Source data
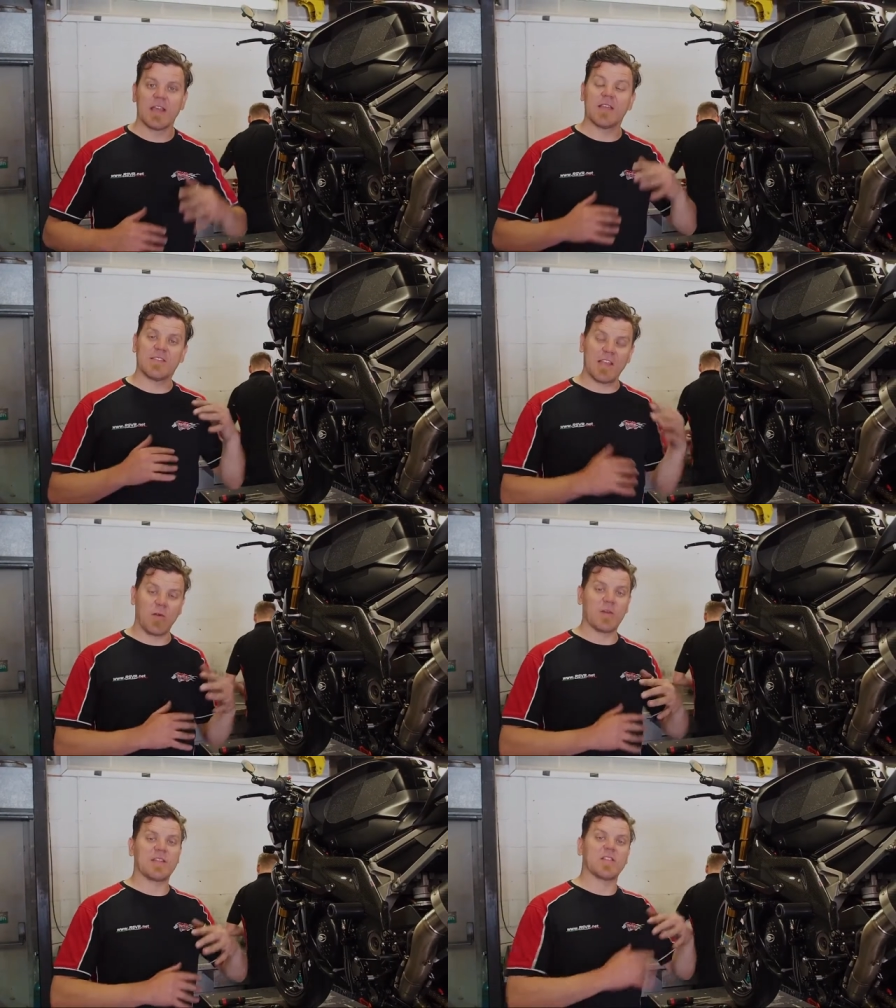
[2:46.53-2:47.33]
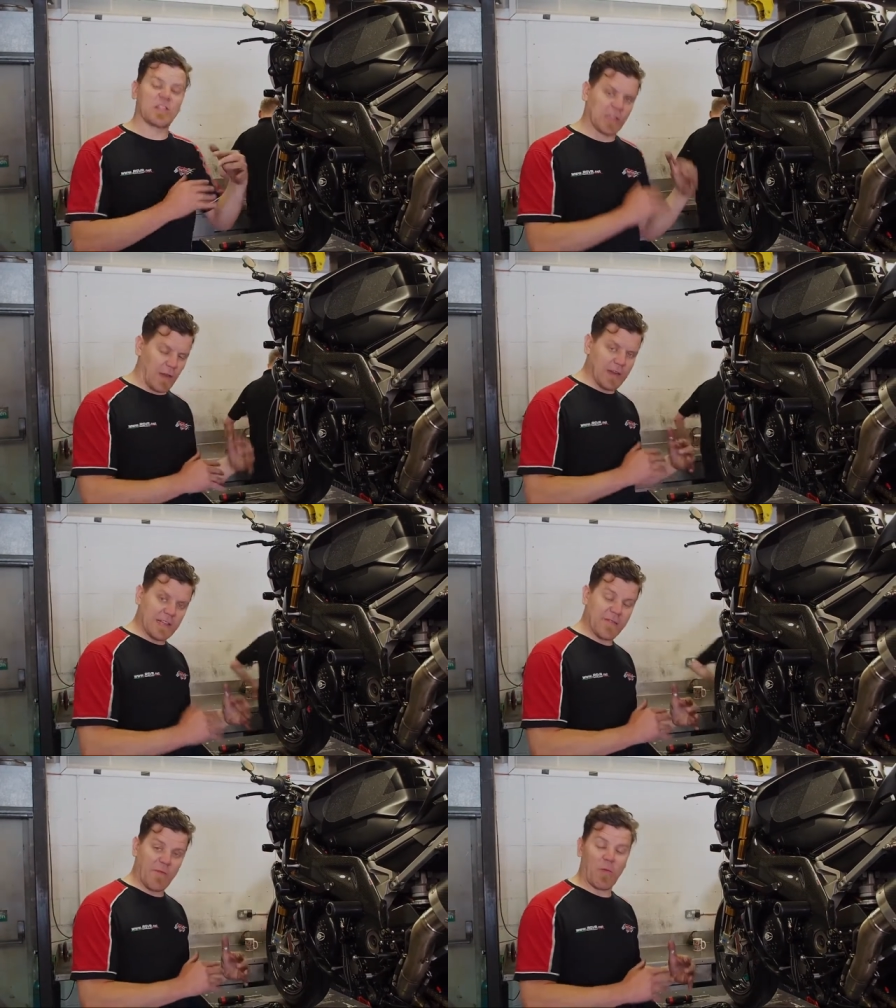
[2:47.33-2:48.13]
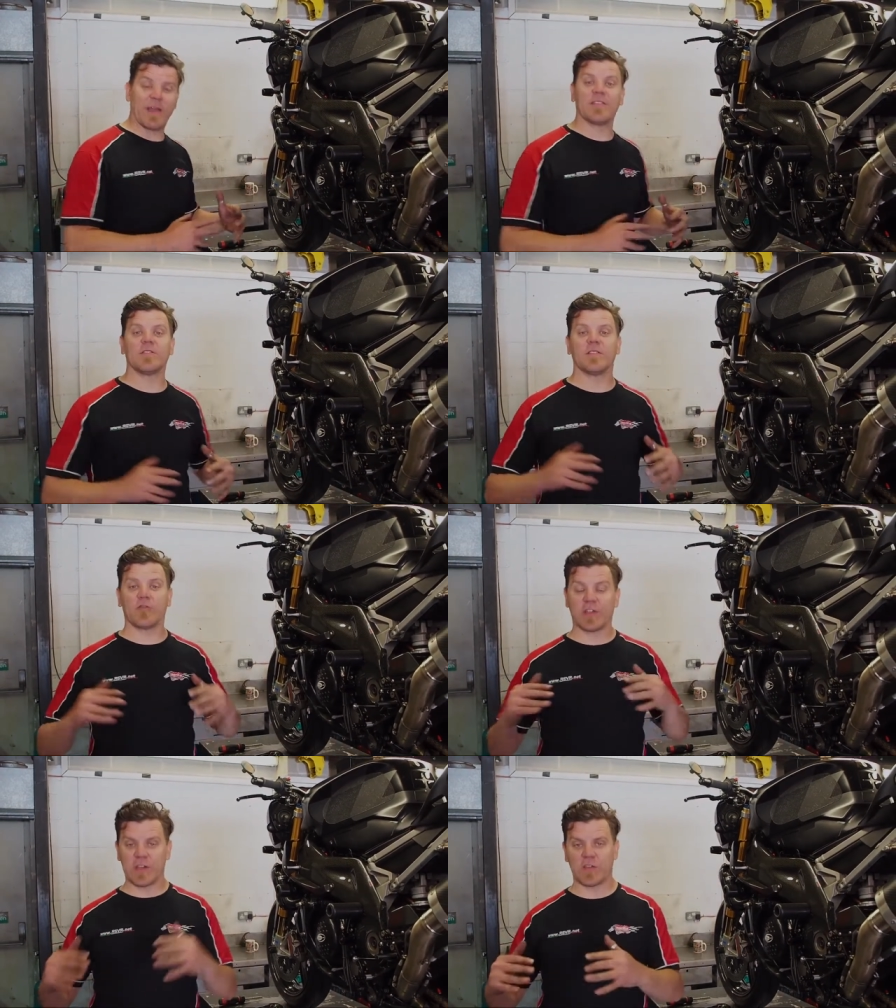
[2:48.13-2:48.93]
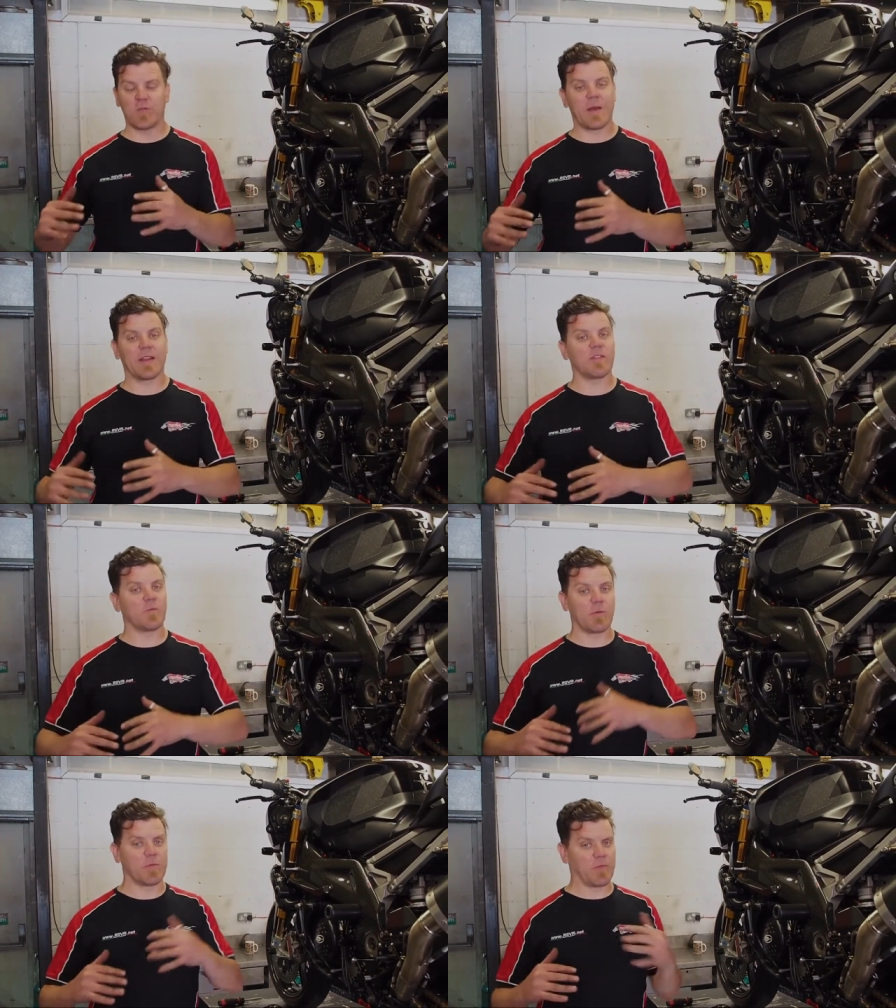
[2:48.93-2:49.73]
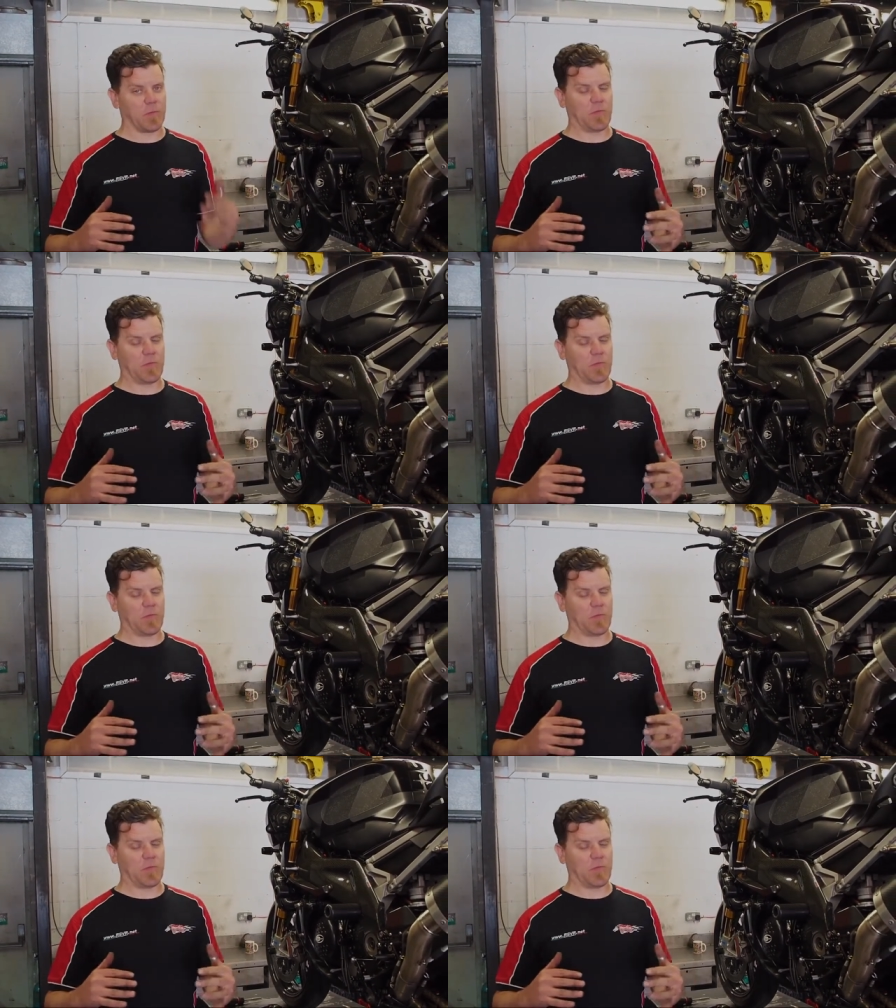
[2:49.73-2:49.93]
It's dealt with in a slightly different way to the traditional manner that we would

Task to complete: Reproduce every record verbatim, please. Omit the images.

Exercise output:
[2:46.53-2:47.33]
[2:47.33-2:48.13]
[2:48.13-2:48.93]
[2:48.93-2:49.73]
[2:49.73-2:49.93]
It's dealt with in a slightly different way to the traditional manner that we would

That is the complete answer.